The fully-funded $760 million project involves two years of planning and three years of construction to provide 100-year storm surge protection to more than 100,000 River Region residents.

While the levee will protect against rising lake levels, it is not designed to drain rainfall on an average day, according to Gilmore.

“We just recently requested right of entry (from landowners) to go out and start to take surveys, borings and other field investigations,” Gilmore said.

“We are just starting to get that right of entry back, and we should be back out in the field, doing all of our field investigations after the first of the year. Once we have more useful information, the Corps of Engineers will set up and advertise public meetings in St. James and St. John.”

According to Gilmore, field investigations yield information necessary to identify the best track for the final levee design, expected to cover 18 miles across St. John, St. Charles and St. James parishes.

Approximately 20 landowners have been contacted for right of entry, and follow-up land improvements and design work will total an estimated 35 percent of the total budget.

Detail design mapping will begin between February and March, Gilmore said.

The first construction contract will be awarded around early 2020, and Gilmore said it’s too early to say how many contractors will be utilized.

Construction will be a massive undertaking requiring approximately 9 million cubic yards of material — enough to fill two Superdomes.

Councilman Larry Snyder was concerned there is no solid plan to involve local contractors in the project.

“Our contractors here, the people we need to look out for, have no way to find out any of this unless we know what’s going on,” Snyder said. “How will we be able to get the information so we can pass it on to them?”

Councilman Marvin Perrilloux said St. John Parish should have its own project engineer with a seat at the table for each stakeholder meeting held by the Corps of Engineers and Pontchartrain Levee District.

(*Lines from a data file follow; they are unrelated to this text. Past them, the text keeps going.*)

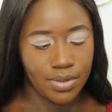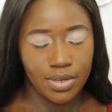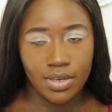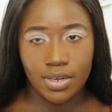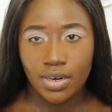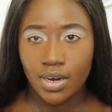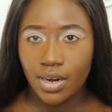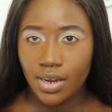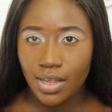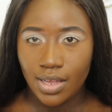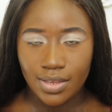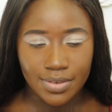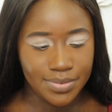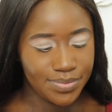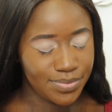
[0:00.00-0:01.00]

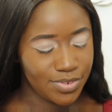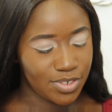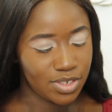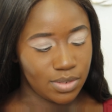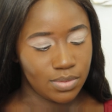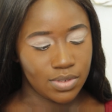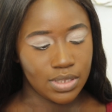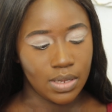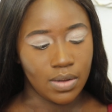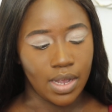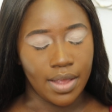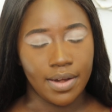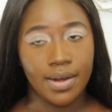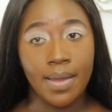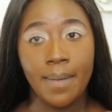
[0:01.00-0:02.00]
Girl, she was
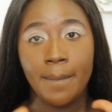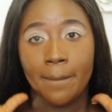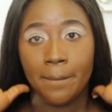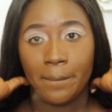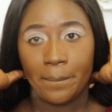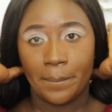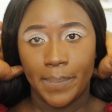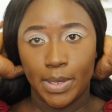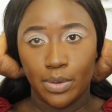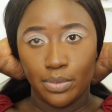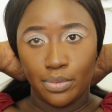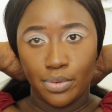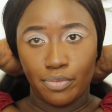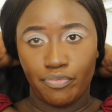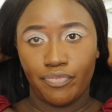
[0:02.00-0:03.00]
looking
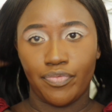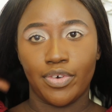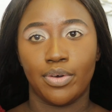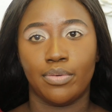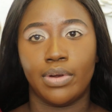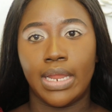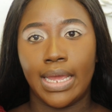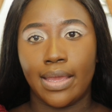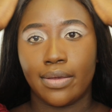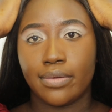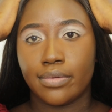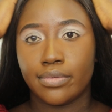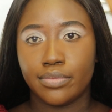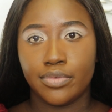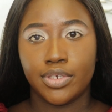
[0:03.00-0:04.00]
beautiful, like
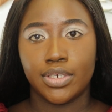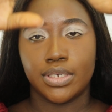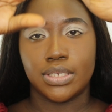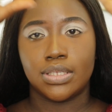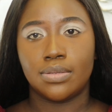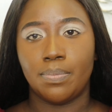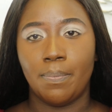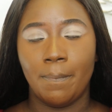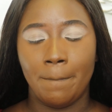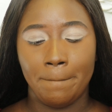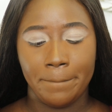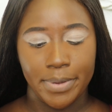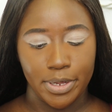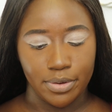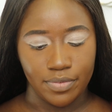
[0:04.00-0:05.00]
just
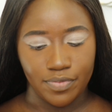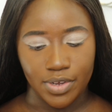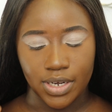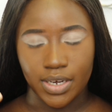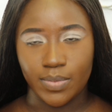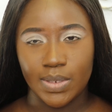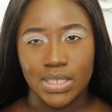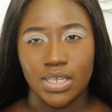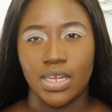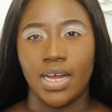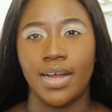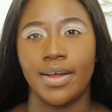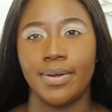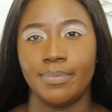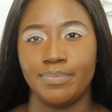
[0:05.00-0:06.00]
beautiful. And it was
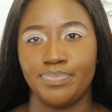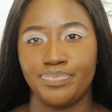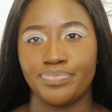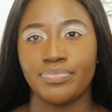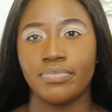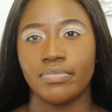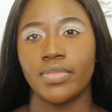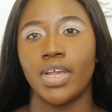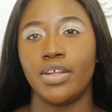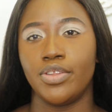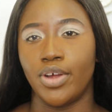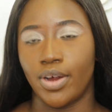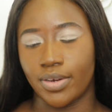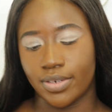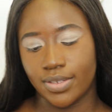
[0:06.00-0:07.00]
a
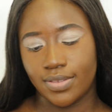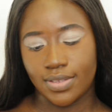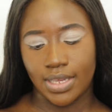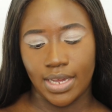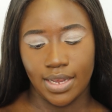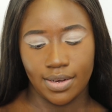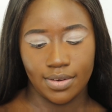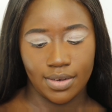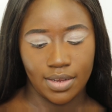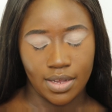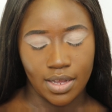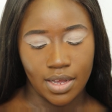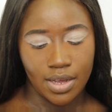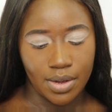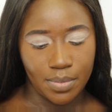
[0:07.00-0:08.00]
darker skin
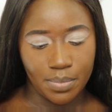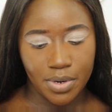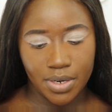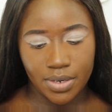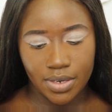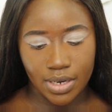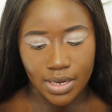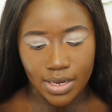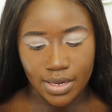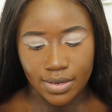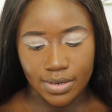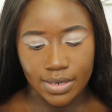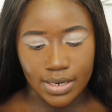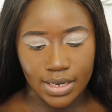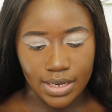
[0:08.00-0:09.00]

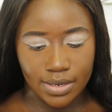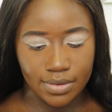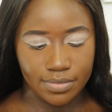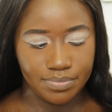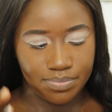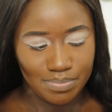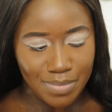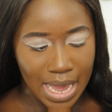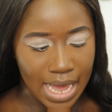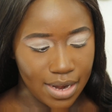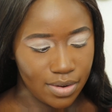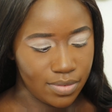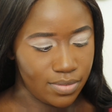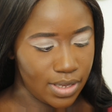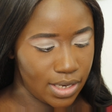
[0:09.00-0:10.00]

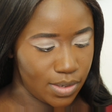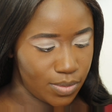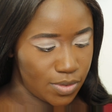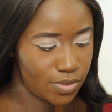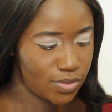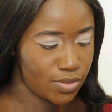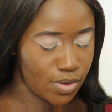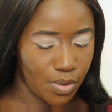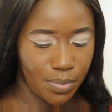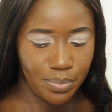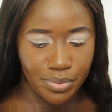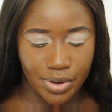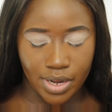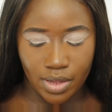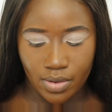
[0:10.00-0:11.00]
model, and it was so
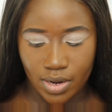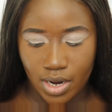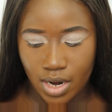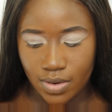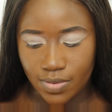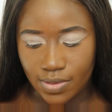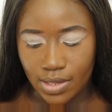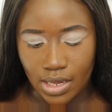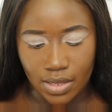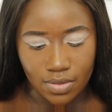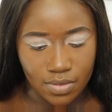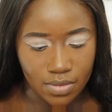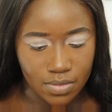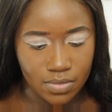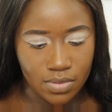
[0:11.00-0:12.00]
pretty on her skin
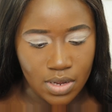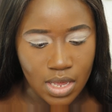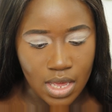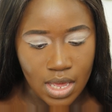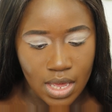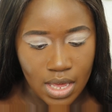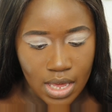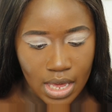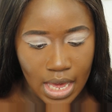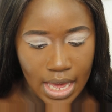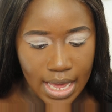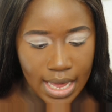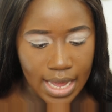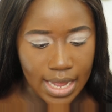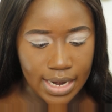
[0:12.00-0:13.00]
tone.
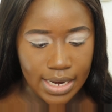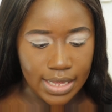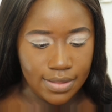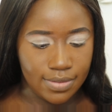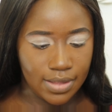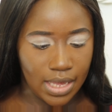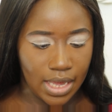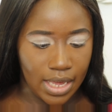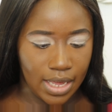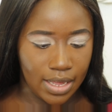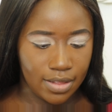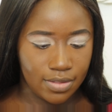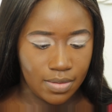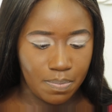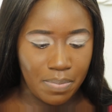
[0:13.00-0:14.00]
And this
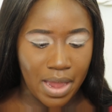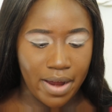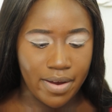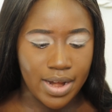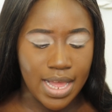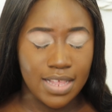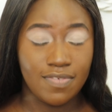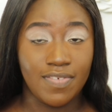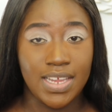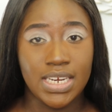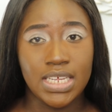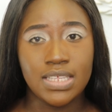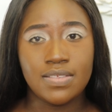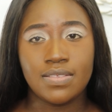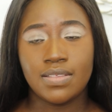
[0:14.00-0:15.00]
is Paradise
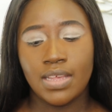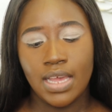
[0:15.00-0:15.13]
Venice.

Councilman Larry Sorapuru Jr. agreed with the sentiment.

Parish President Natalie Robottom said it’s beyond the Parish’s capacity to constantly monitor the project unless a scope of responsibilities is defined.

“What has been made clear to us is it’s a Corps project,” Robottom said. “The information we’re getting so far is limited, and what we’ve talked about is potentially drafting a scope of work that would help to represent us in (meetings) that we aren’t able to attend.”

According to Robottom, Parish leadership should compile a list of potential St. John contractors before it’s time for contracts to go out to bid.

“I think some of this work needs to be done on the front end, rather than when the contract is awarded,” Robottom said. “I’m interested in people with the Corps coming in and facilitating a meeting with the people in our parish.”

Gilmore said potential contractors are welcome to attend future public meetings, adding the only planned informational Industry Day passed. Gilmore said the Corps will consider placing contracts on the St. John Parish website.

Background

The West Shore Levee Project includes construction of an 18-mile levee system around the communities of Montz, LaPlace, Reserve and Garyville.

Earthen levee and floodwalls, four floodgates, four pump stations, a drainage canal running parallel to the levee, and a flood-side ditch connecting wetlands to the north and south of the structure will be built to a 2070 design elevation for anticipated sea level rise.

In St. James Parish, the recommendation is to construct a 10,000-feet barrier around Gramercy and Lutcher.

One-way flap gates to existing culverts under Highway 3125, small ring barriers around an estimated nine structures and elevation of approximately 14 residential structures was also proposed for St. James Parish in a Chief of Engineers report.

According to Ricky Boyet, chief of public affairs for the Corps of Engineers New Orleans District, the estimated cost for the project includes $613 million for initial construction and $105.09 million for future levee lifts. Within the budget, $91.4 million is allotted for environmental mitigation in the form of wetlands restoration.

The Corps of Engineers are conferring with the Coastal Protection and Restoration Authority to ensure the West Shore Levee can intersect and co-exist with the planned Comite River Diversion Canal.